Thiazolidinediones (TZDs), or glitazones, are a relatively new class of oral drugs that are used to treat type 2 diabetes.1-4 They lower blood glucose by targeting insulin resistance, one of the major underlying causes of the disease. In addition to their ability to lower blood glucose, TZDs also display a wide range of effects on lipids, blood pressure,weight, and other cardiovascular and metabolic risk factors. As with all other drugs, they can be associated with undesirable side effects.
By virtue of their glucose-lowering properties, all such agents will significantly reduce the risk of the microvascular complications associated with diabetes.
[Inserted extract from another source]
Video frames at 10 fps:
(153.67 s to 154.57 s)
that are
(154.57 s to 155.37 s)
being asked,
On the other hand, no glucose-lowering agent has clearly been shown to significantly reduce macrovascular disease.
Since TZDs, in general, have a net favorable impact on blood lipid levels,may be associated with a reduction in blood pressure, and have positive effects on other physiological parameters associated with vascular disease(e.g., decreasing vascular inflammation, reducing insulin resistance), they have the potential to slow the progression of cardiovascular disease (CVD) in addition to lowering blood glucose.
Because of the above favorable actions of TZDs, the Prospective Pioglitazone Clinical Trial in Macrovascular Events (PROactive) was initiated to assess the effects of pioglitazone (Actos; Takeda Pharmaceuticals and Eli Lilly) on the secondary prevention of macrovascular events in type 2 diabetic patients.
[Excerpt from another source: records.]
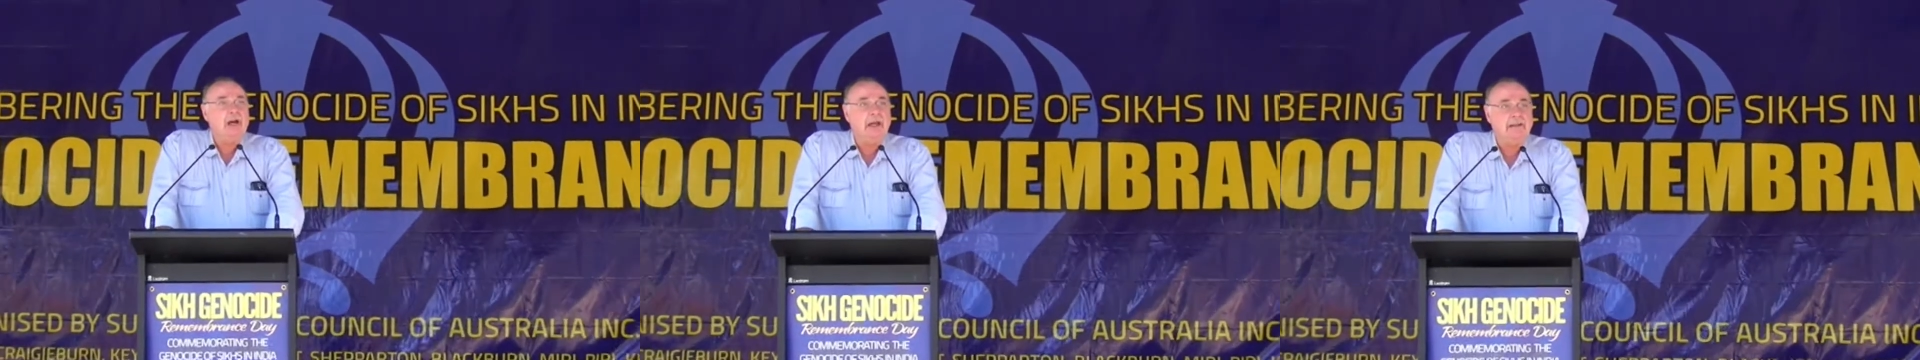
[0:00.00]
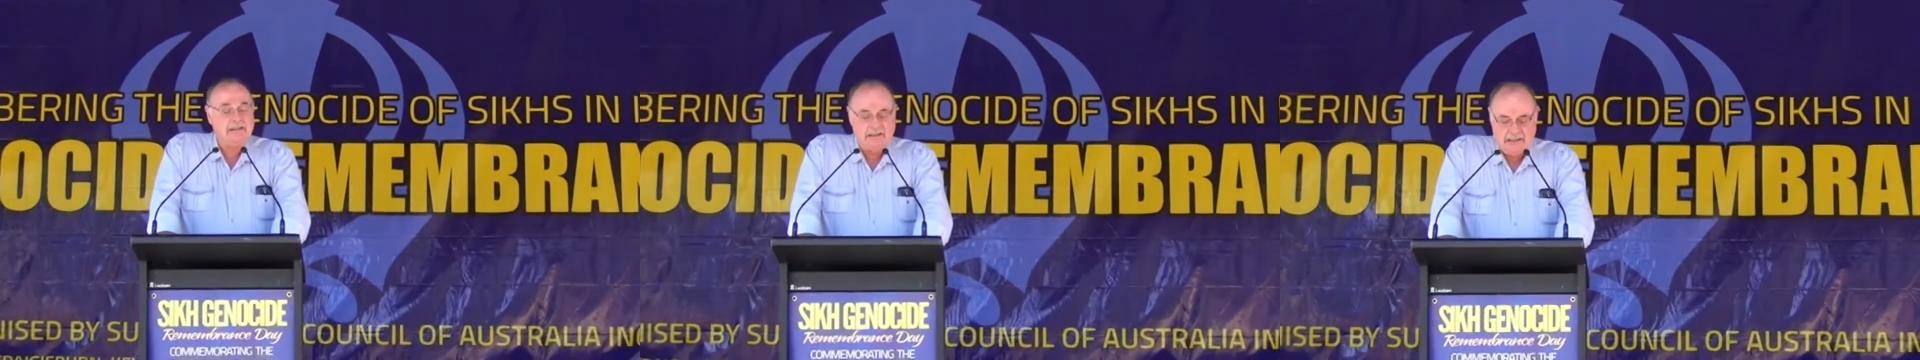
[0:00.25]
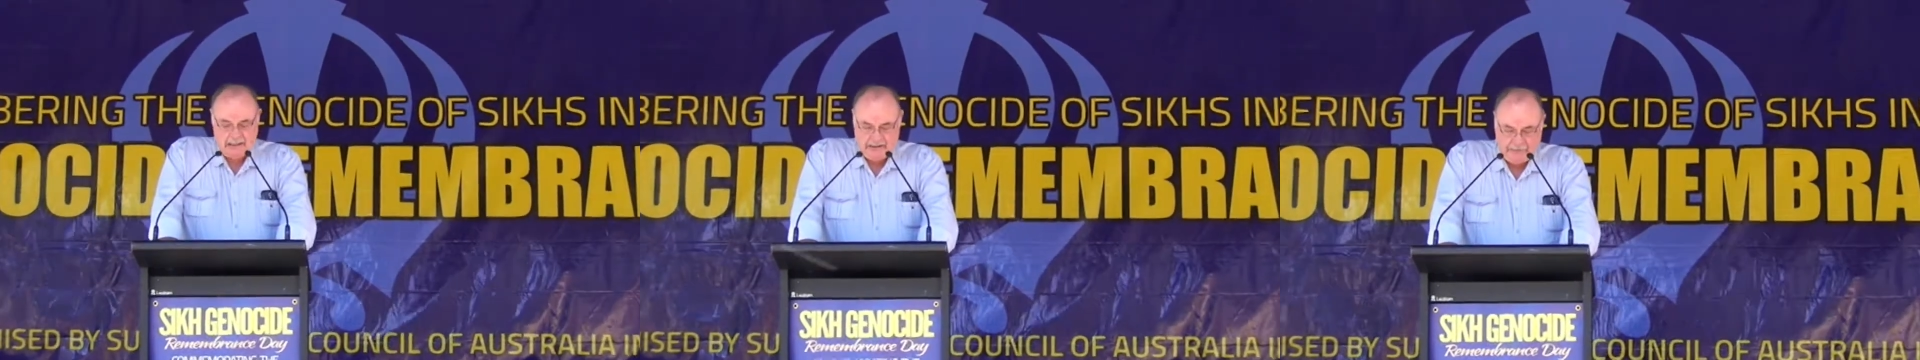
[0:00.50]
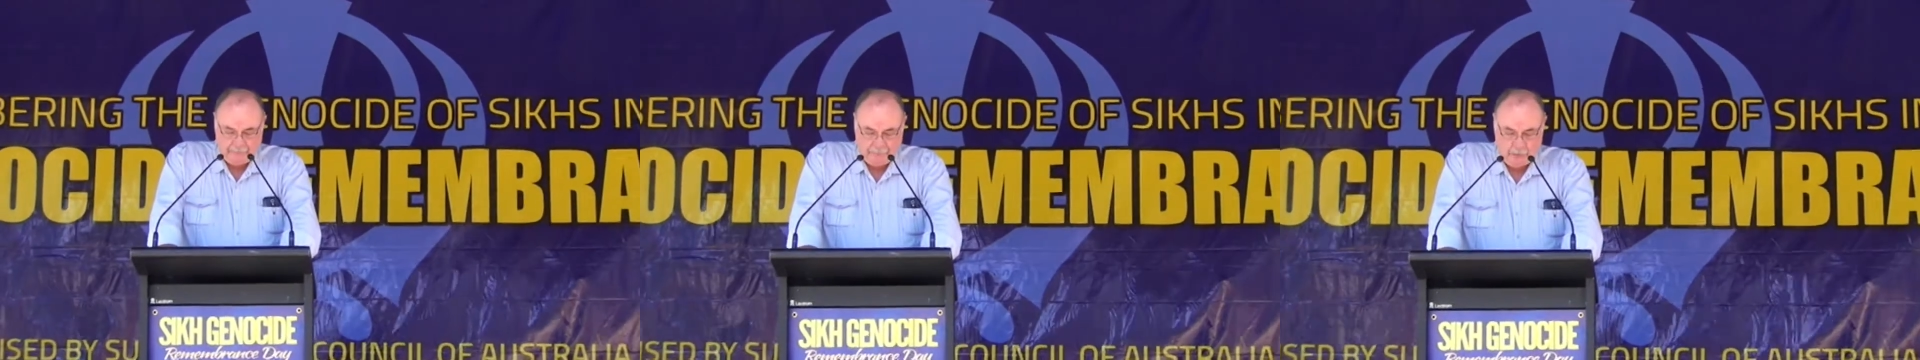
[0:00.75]

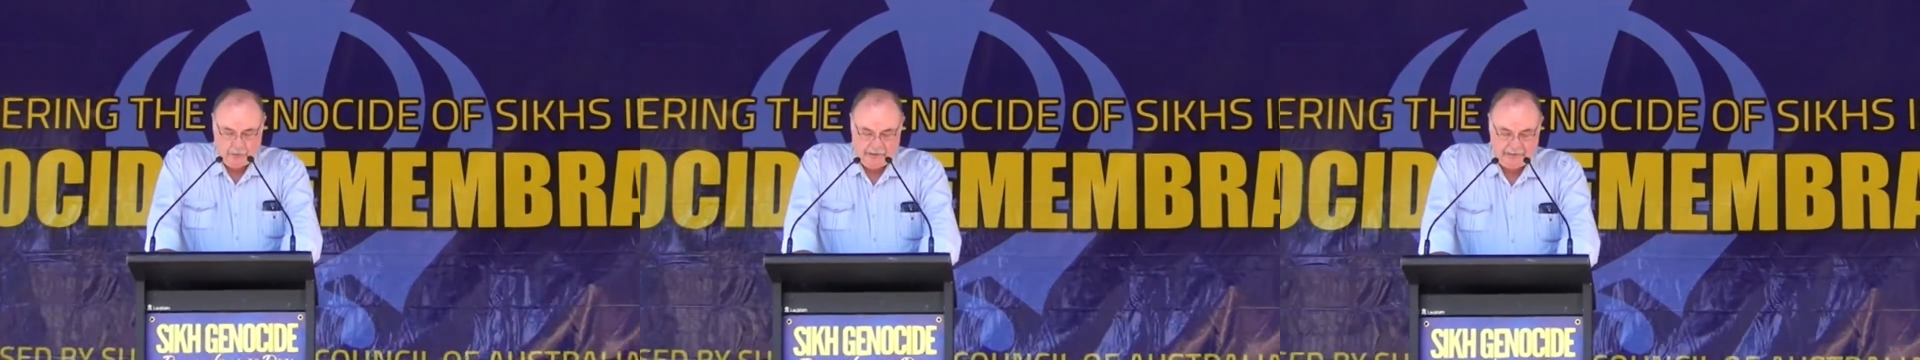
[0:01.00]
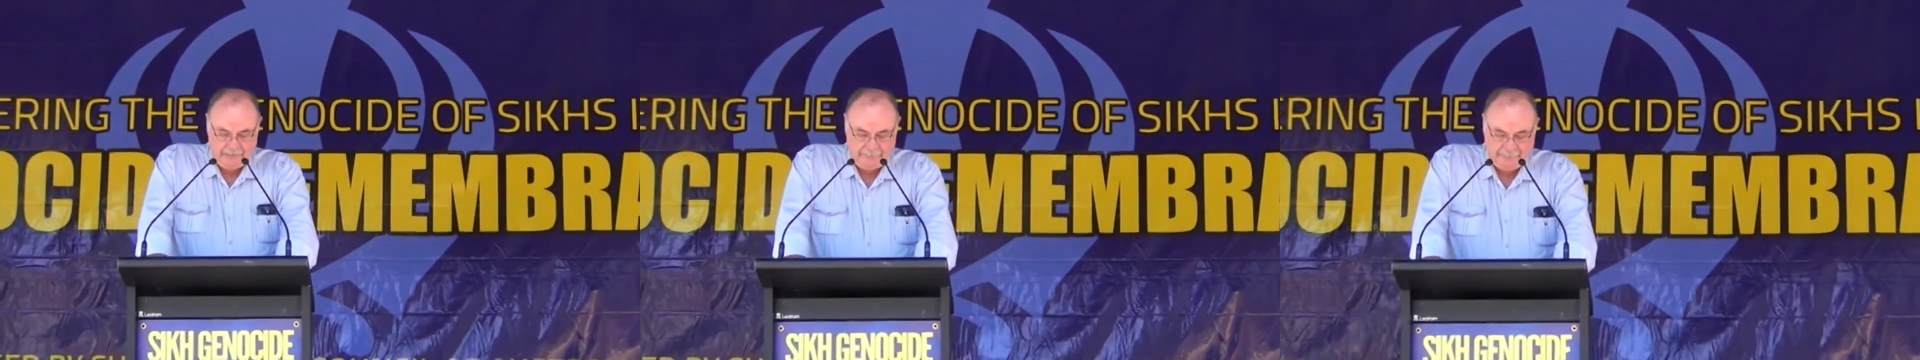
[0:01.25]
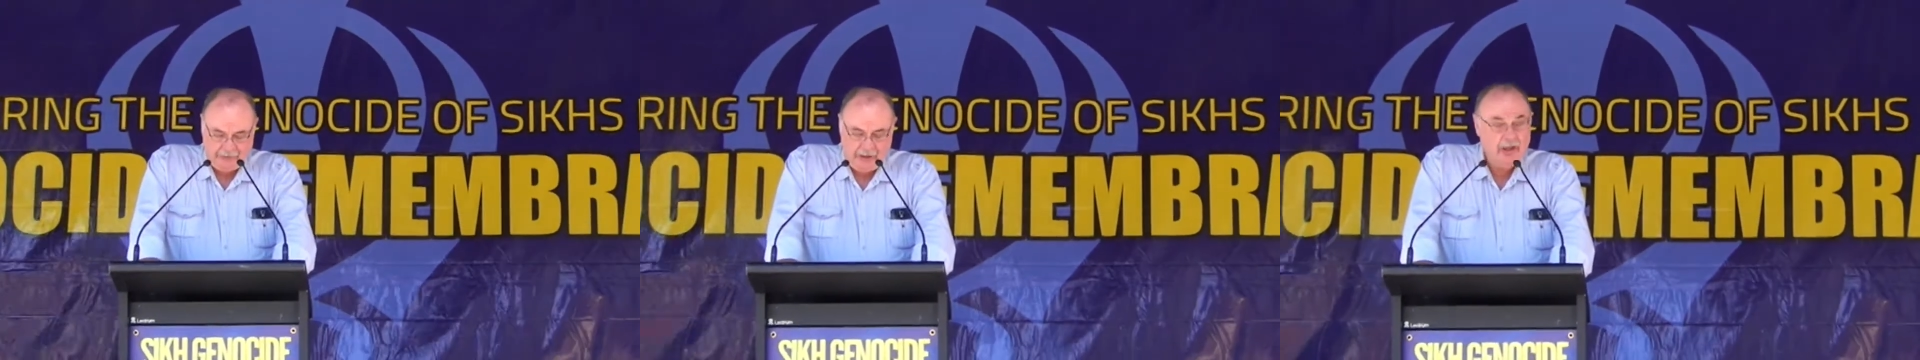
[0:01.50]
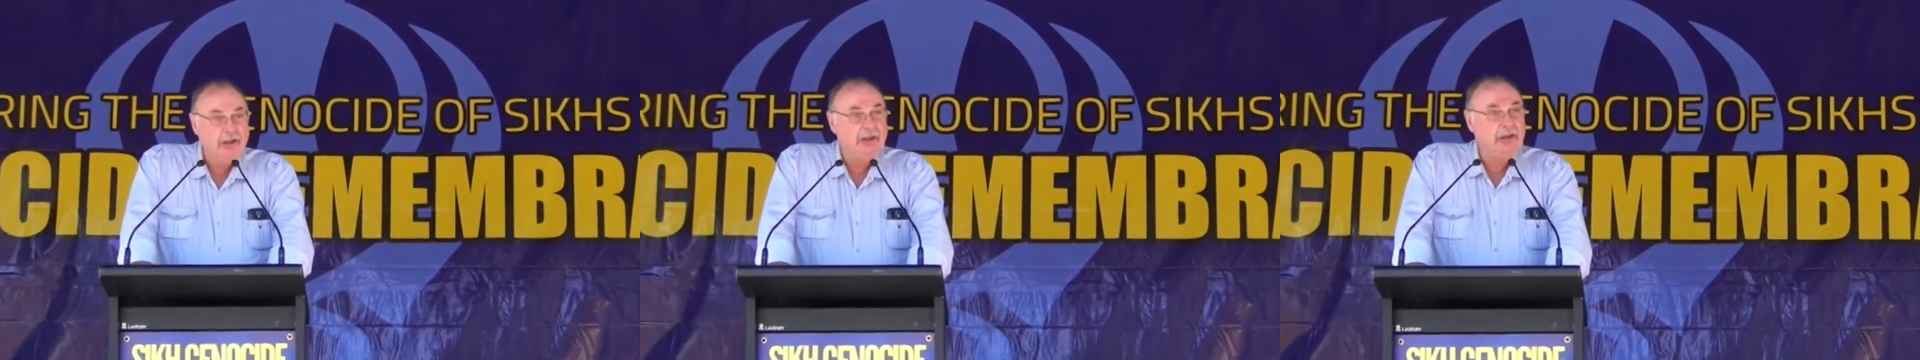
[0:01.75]
1984.
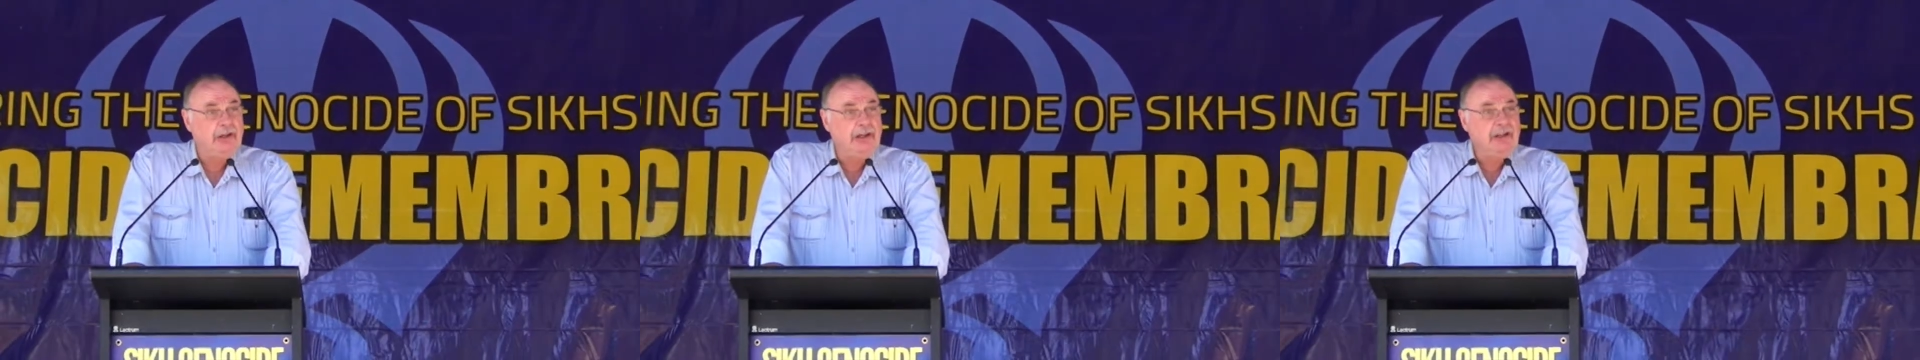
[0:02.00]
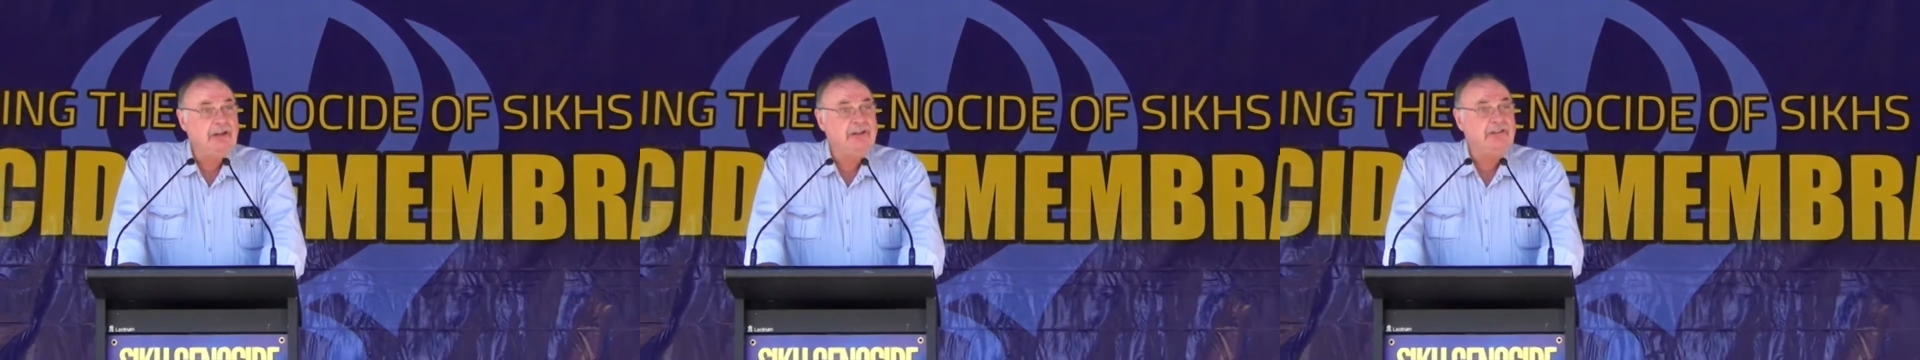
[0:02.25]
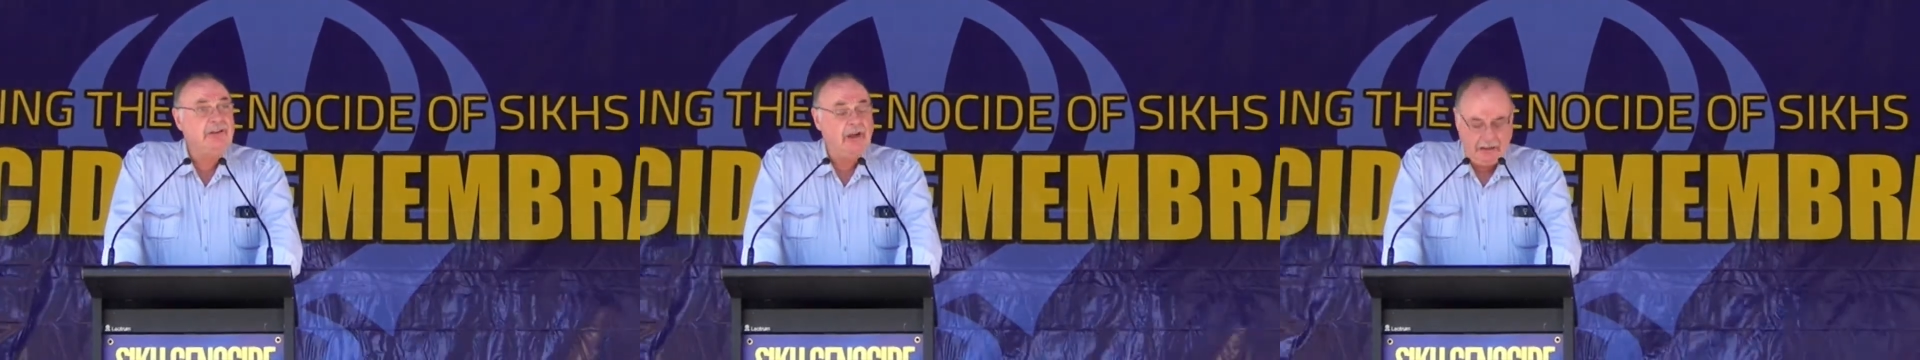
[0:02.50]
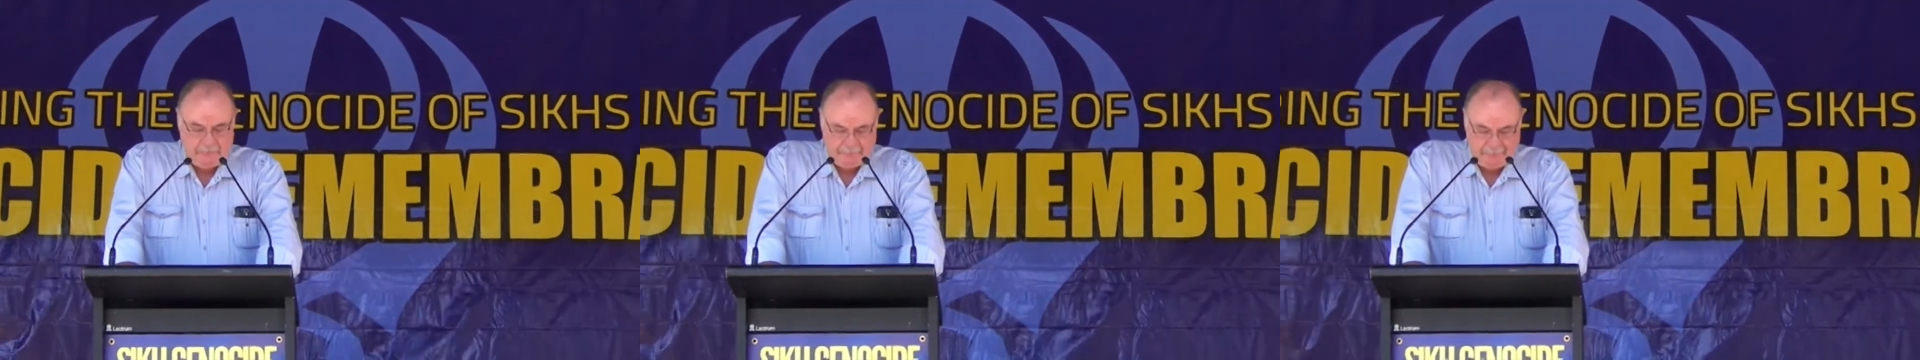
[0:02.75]
30 years
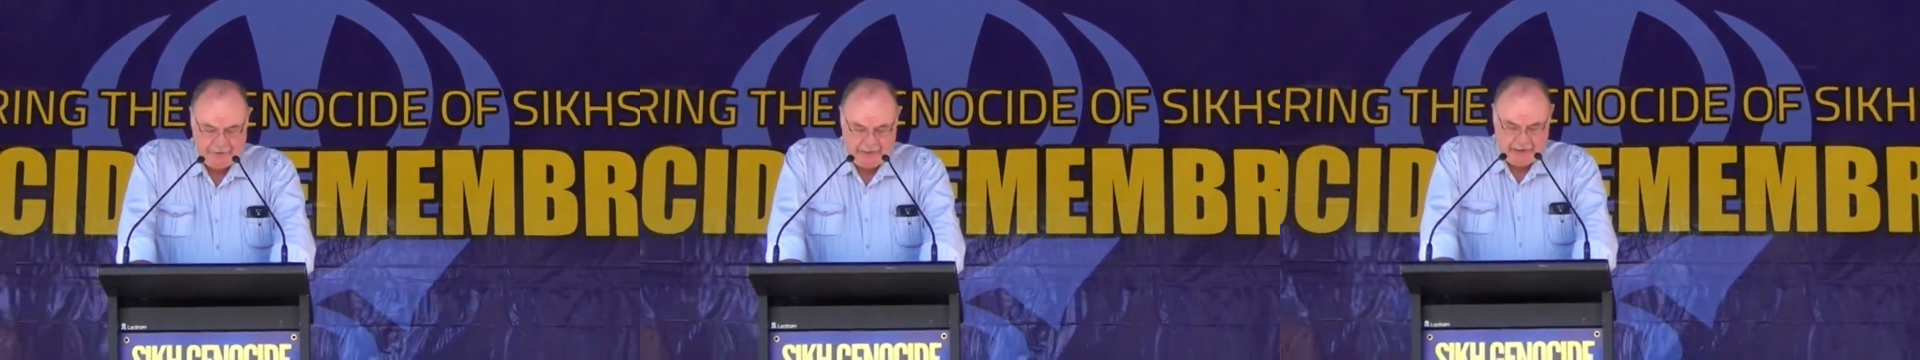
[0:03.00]
on,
PROactive was a randomized, double-blind, placebo-controlled study in 5,238 patients with type 2 diabetes who were managed with diet and/or glucose-lowering medications and who had a history of macrovascular disease.5
Male or female patients, aged 35-75 years, were randomized to receive placebo or pioglitazone titrated over 2 months to its maximally approved dosage (45 mg/day). Because study participants had preexisting CVD and diabetes of long duration (average 8 years), virtually all subjects at the time of enrollment were taking a glucose-lowering drug and other agents that help reduce the risk of CVD events.
The patients were followed for ∼ 3 years, during which the incidences of a wide variety of macrovascular end points were tabulated. Of particular interest, however, was the incidence of all-cause mortality, nonfatal myocardial infarction, and stroke.
What were the results of the PROactive study?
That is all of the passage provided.